WHAT IS NEEDED
Transcribe the data that follows without changing a word, and omit the pictures.

Collected data entries:
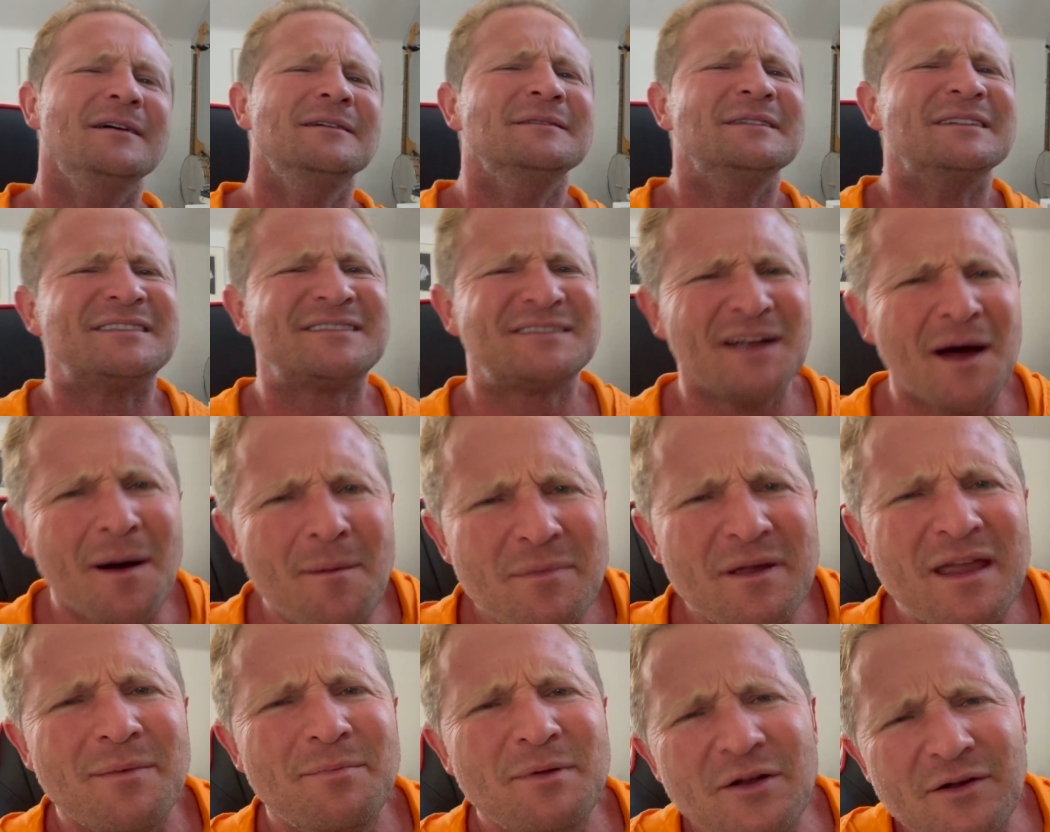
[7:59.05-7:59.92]

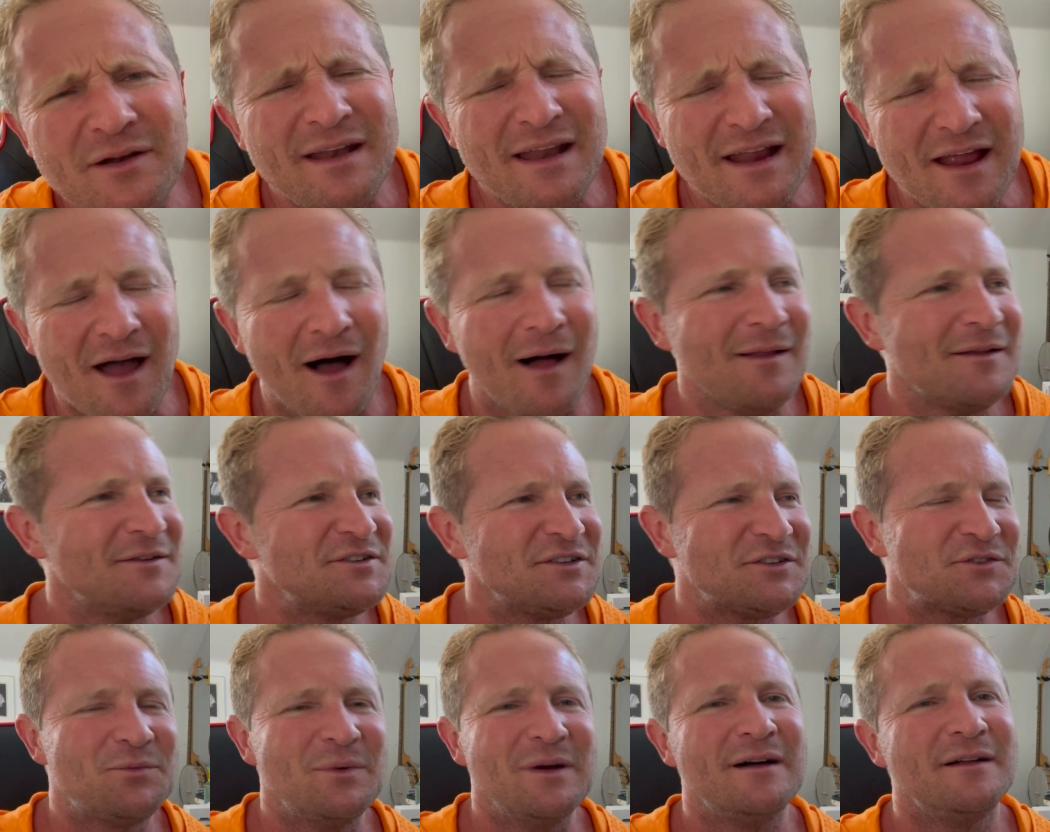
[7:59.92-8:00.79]
Some community
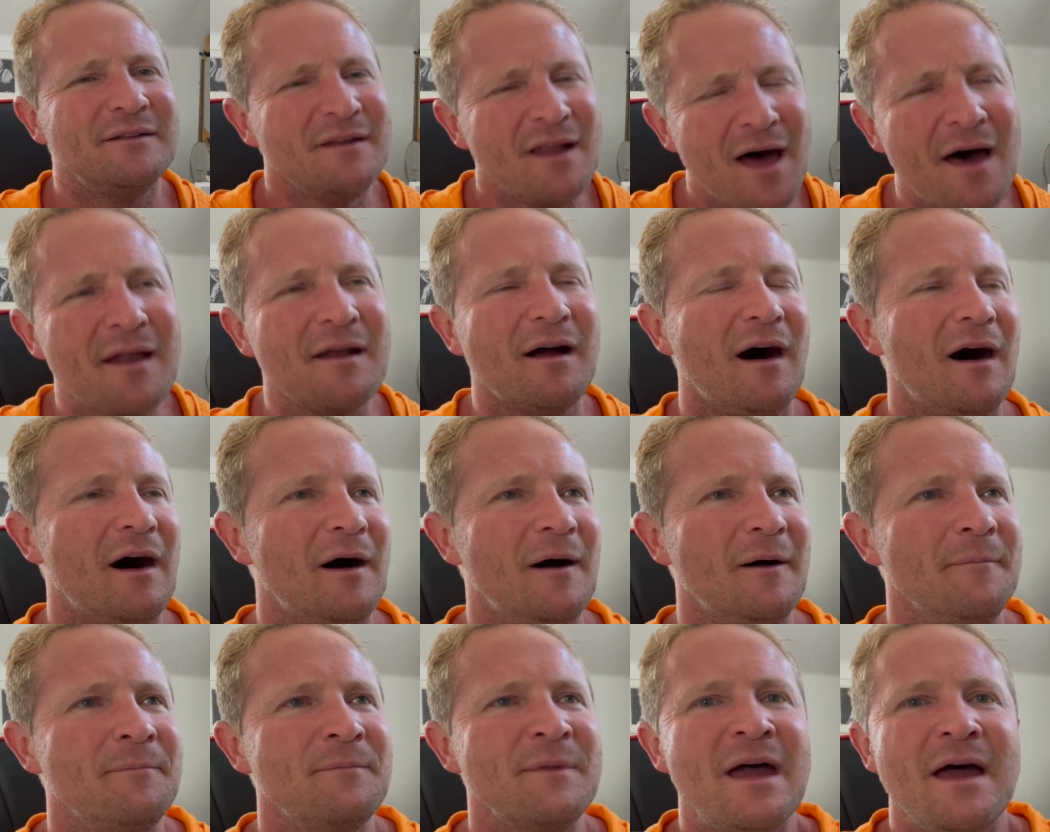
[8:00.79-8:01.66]
colleges will, not
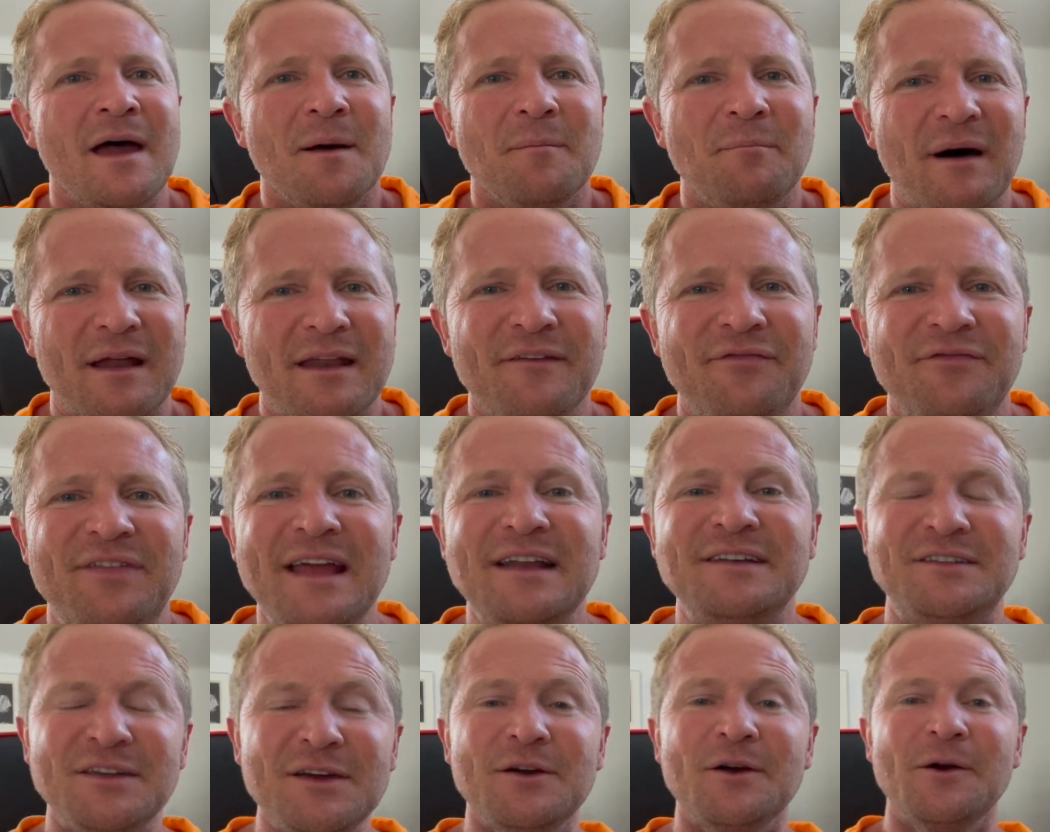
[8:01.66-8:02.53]
all. But if they
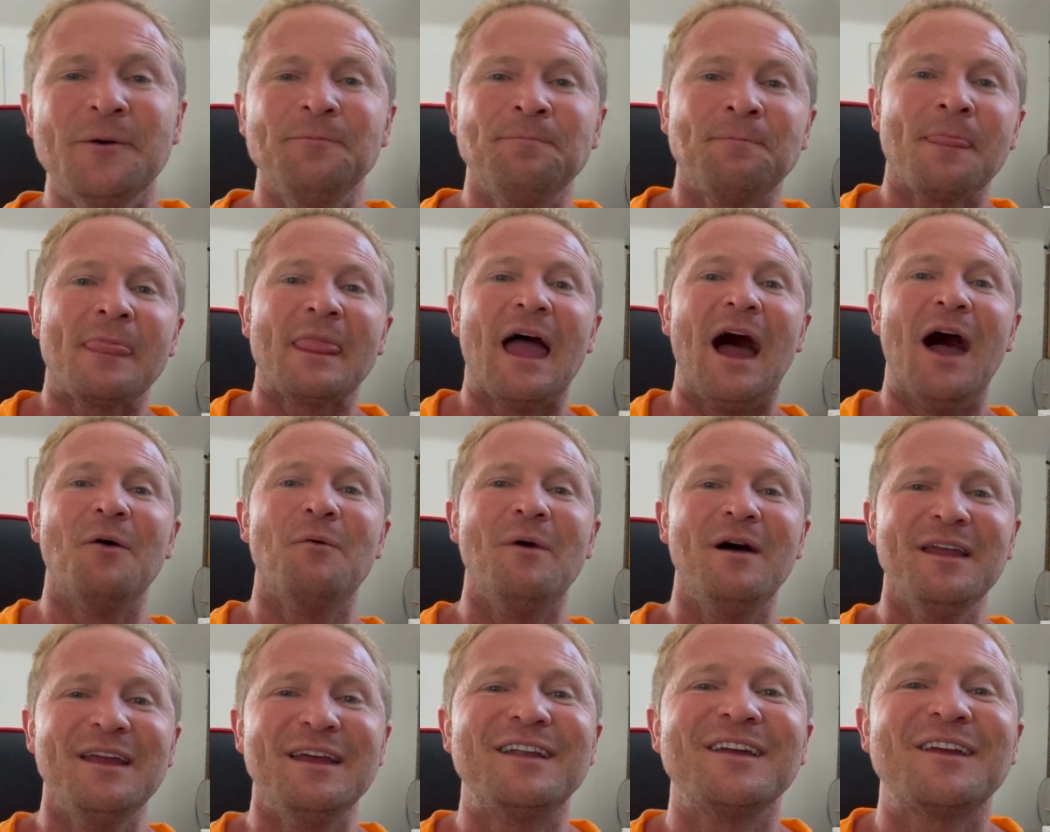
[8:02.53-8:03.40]
do, I
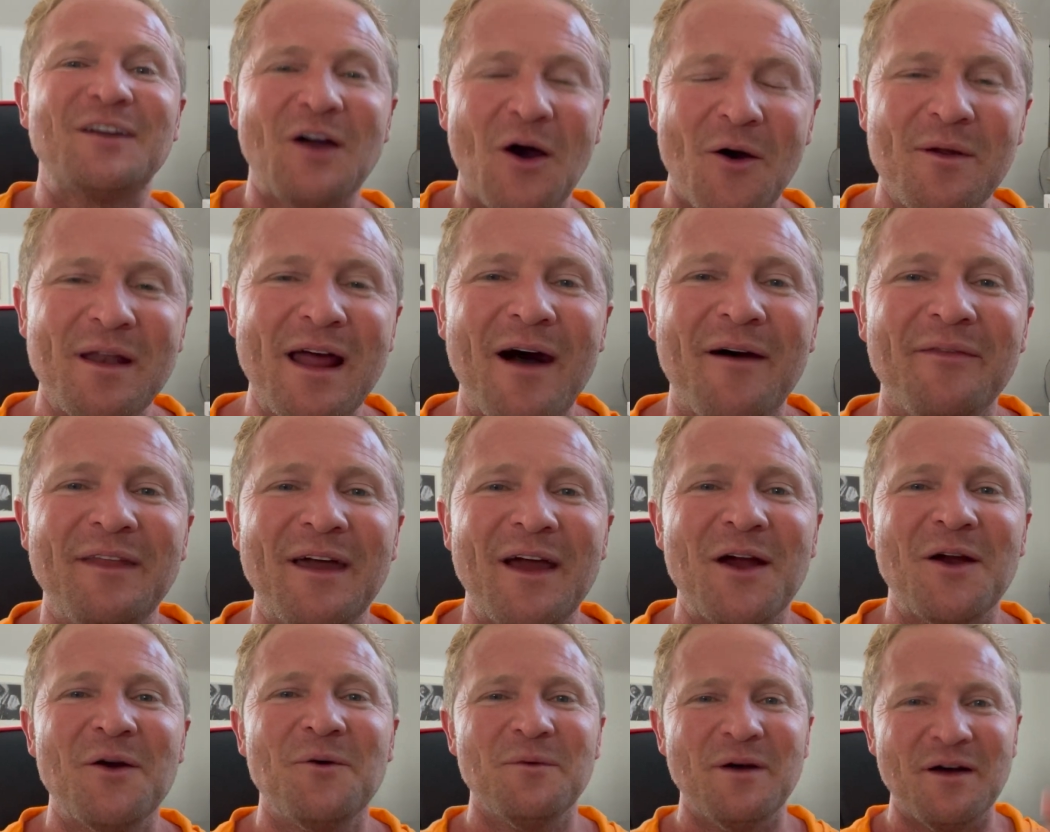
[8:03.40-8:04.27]
want you to go down
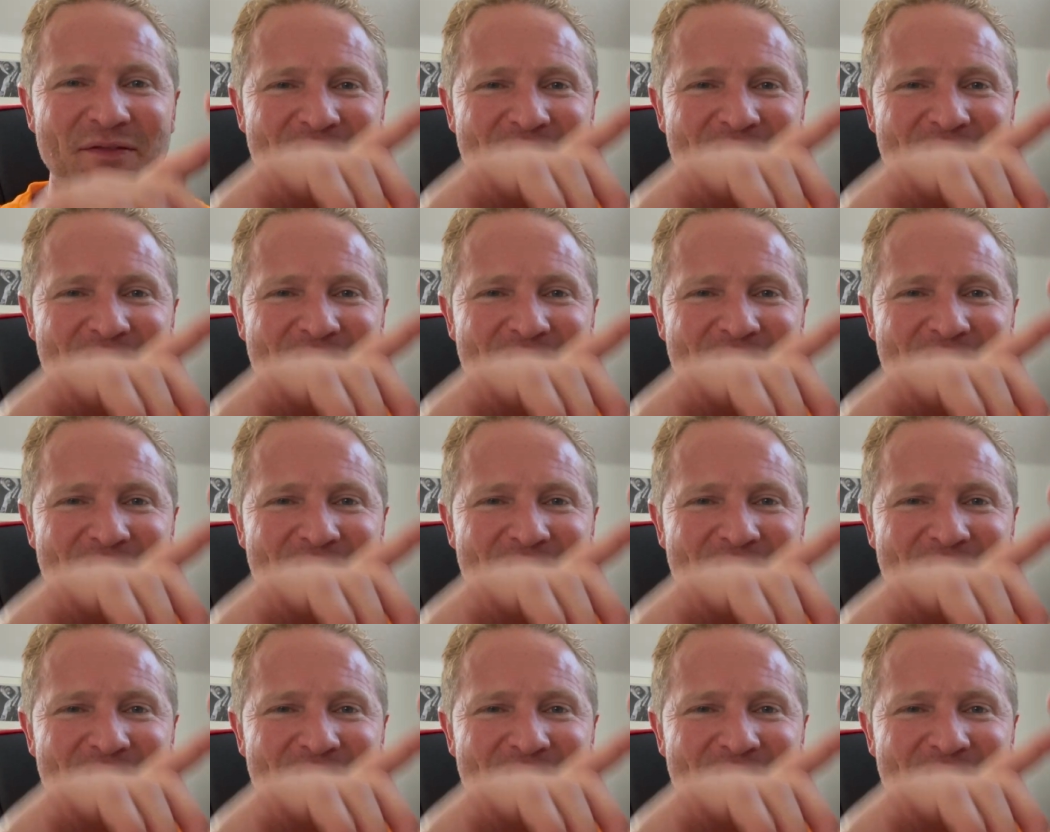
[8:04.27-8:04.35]
there with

ANSWER TO THE EXERCISE
[7:59.05-7:59.92]

[7:59.92-8:00.79]
Some community
[8:00.79-8:01.66]
colleges will, not
[8:01.66-8:02.53]
all. But if they
[8:02.53-8:03.40]
do, I
[8:03.40-8:04.27]
want you to go down
[8:04.27-8:04.35]
there with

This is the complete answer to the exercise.